• **Stored items**

+ + +

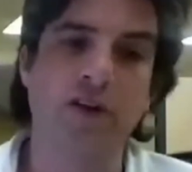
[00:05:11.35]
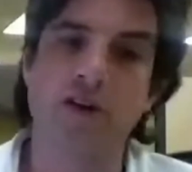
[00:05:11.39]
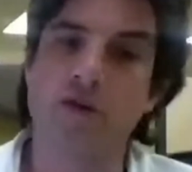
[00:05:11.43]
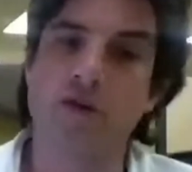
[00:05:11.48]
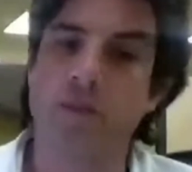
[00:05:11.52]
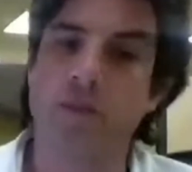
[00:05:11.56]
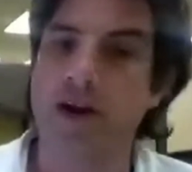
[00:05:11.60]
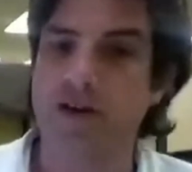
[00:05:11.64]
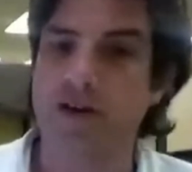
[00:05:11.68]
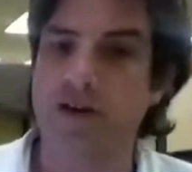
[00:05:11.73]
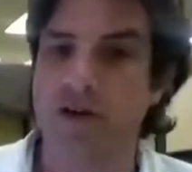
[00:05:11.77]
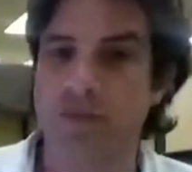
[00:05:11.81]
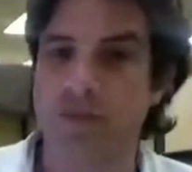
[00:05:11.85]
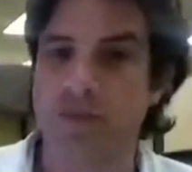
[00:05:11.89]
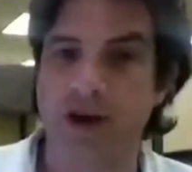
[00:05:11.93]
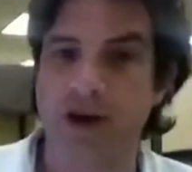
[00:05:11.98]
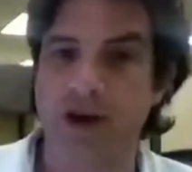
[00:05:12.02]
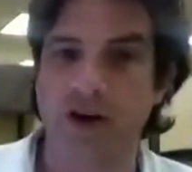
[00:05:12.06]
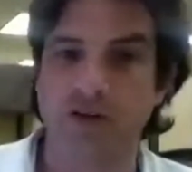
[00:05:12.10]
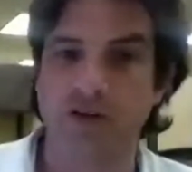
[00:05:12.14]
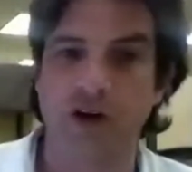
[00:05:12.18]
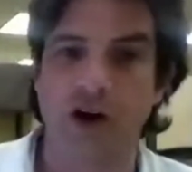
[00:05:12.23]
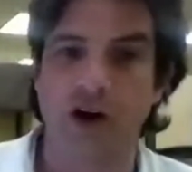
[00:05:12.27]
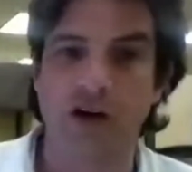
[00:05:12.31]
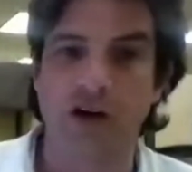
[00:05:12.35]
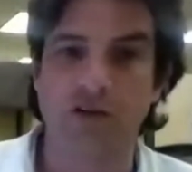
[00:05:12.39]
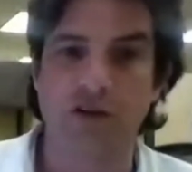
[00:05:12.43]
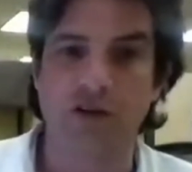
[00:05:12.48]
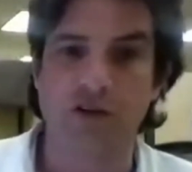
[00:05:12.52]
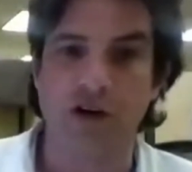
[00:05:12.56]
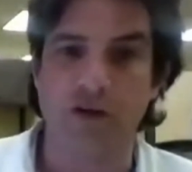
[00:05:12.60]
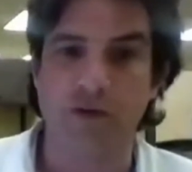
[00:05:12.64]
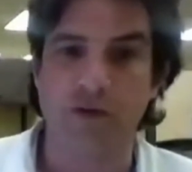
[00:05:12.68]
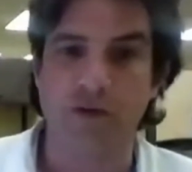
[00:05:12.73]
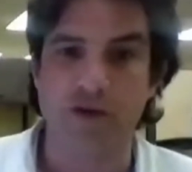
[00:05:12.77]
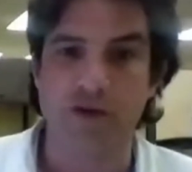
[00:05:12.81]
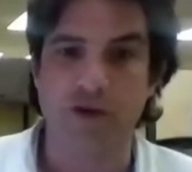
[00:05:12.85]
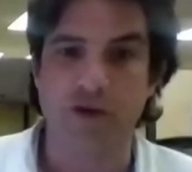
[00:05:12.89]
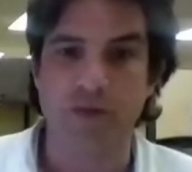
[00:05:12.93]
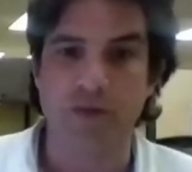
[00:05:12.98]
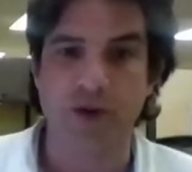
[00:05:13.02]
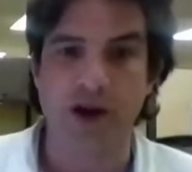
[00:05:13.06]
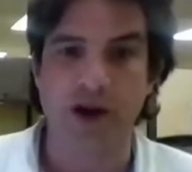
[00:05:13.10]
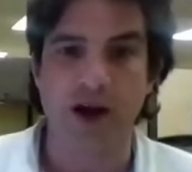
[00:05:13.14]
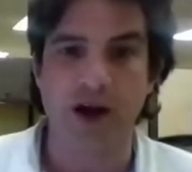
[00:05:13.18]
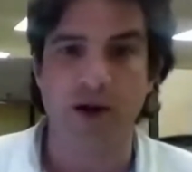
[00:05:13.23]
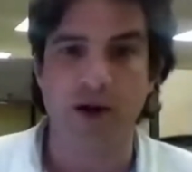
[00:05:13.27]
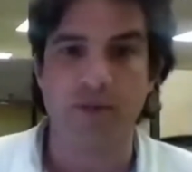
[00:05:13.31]
despite not being a doctor's office,
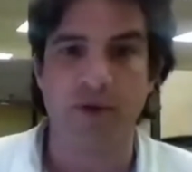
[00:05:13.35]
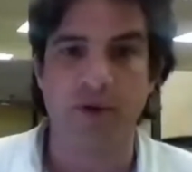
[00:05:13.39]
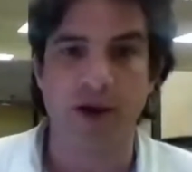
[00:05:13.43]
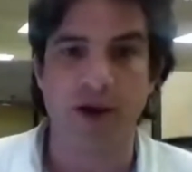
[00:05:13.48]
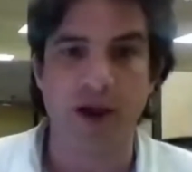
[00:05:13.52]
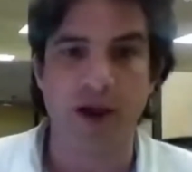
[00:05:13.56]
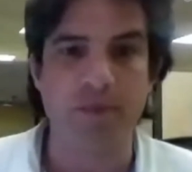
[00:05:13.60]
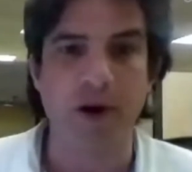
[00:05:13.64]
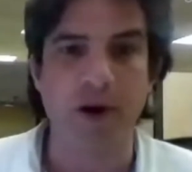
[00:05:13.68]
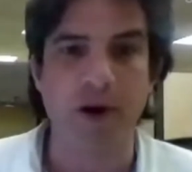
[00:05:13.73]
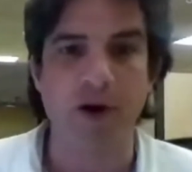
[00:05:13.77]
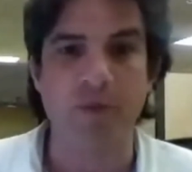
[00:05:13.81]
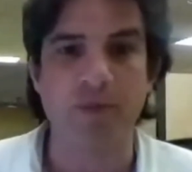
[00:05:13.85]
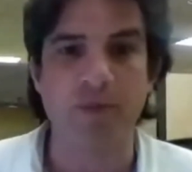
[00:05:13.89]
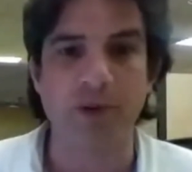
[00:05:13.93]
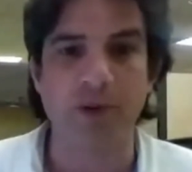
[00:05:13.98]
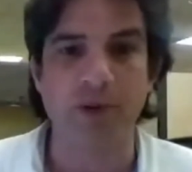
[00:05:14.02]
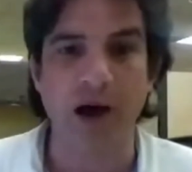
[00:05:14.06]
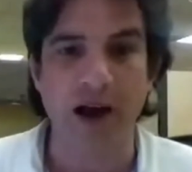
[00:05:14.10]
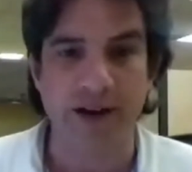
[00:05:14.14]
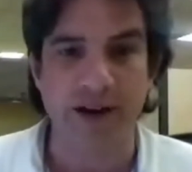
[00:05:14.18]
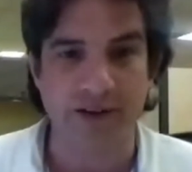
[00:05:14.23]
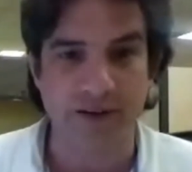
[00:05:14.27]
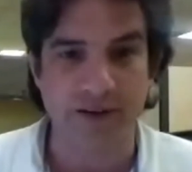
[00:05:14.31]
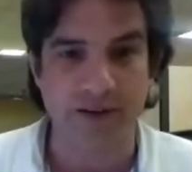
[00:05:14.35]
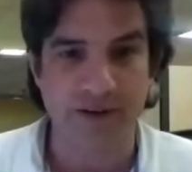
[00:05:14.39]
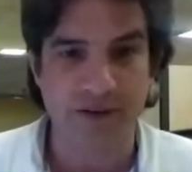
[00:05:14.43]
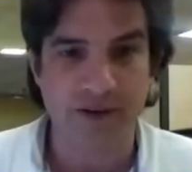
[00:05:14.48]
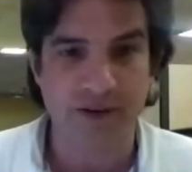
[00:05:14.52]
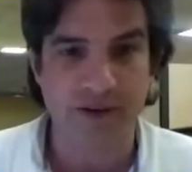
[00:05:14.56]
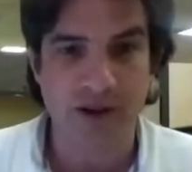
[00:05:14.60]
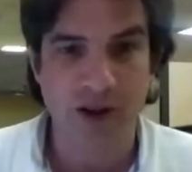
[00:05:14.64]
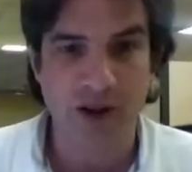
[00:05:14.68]
to become HIPAA compliant,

+ + +

Print the lines from the line with "[00:05:13.89]" to the end of the data above. Include both ends, exclude the pictures, and add nothing else.

[00:05:13.89]
[00:05:13.93]
[00:05:13.98]
[00:05:14.02]
[00:05:14.06]
[00:05:14.10]
[00:05:14.14]
[00:05:14.18]
[00:05:14.23]
[00:05:14.27]
[00:05:14.31]
[00:05:14.35]
[00:05:14.39]
[00:05:14.43]
[00:05:14.48]
[00:05:14.52]
[00:05:14.56]
[00:05:14.60]
[00:05:14.64]
[00:05:14.68]
to become HIPAA compliant,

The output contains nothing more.